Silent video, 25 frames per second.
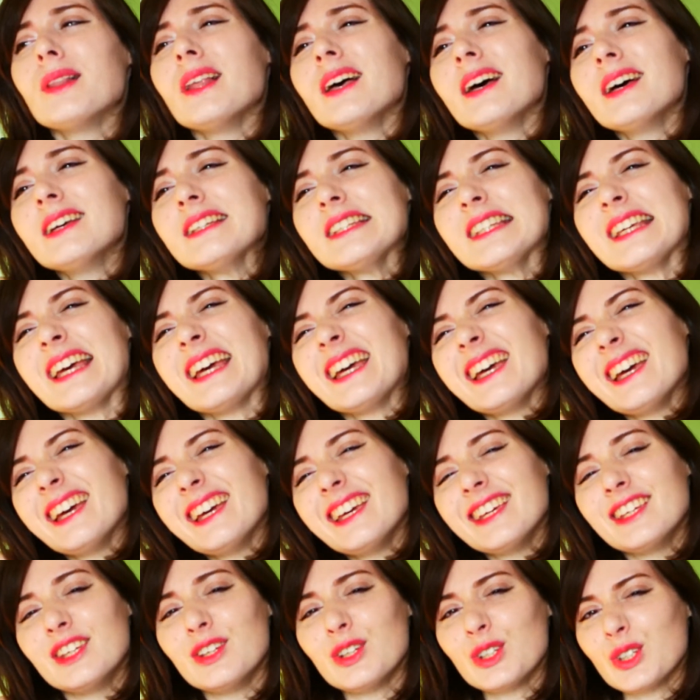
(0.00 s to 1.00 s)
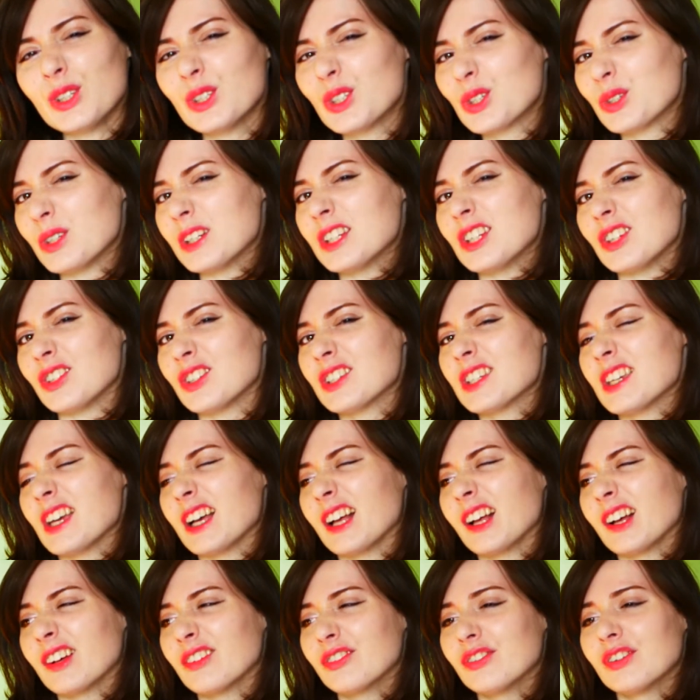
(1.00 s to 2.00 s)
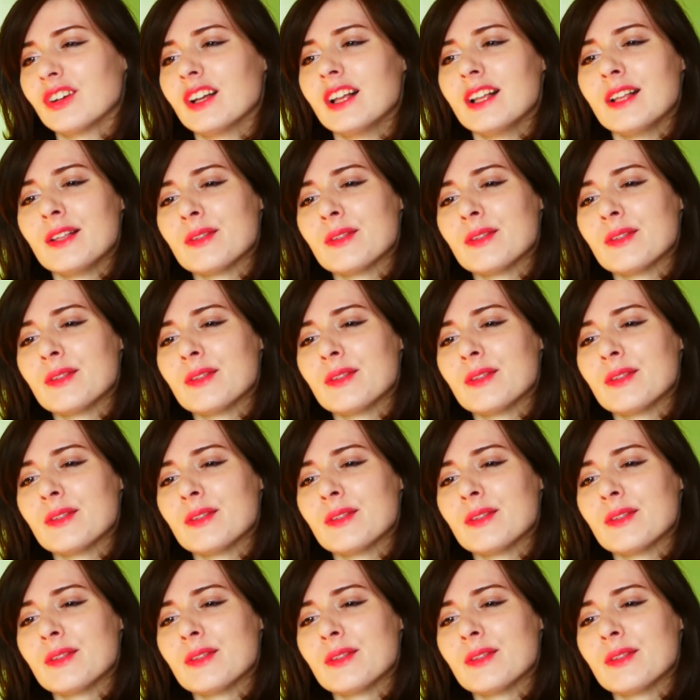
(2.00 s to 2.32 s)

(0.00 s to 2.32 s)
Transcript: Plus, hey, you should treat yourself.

===============

Work required: Output the data exactly, pictures omitted.

Final answer:
Silent video, 25 frames per second.
(0.00 s to 1.00 s)
(1.00 s to 2.00 s)
(2.00 s to 2.32 s)

(0.00 s to 2.32 s)
Transcript: Plus, hey, you should treat yourself.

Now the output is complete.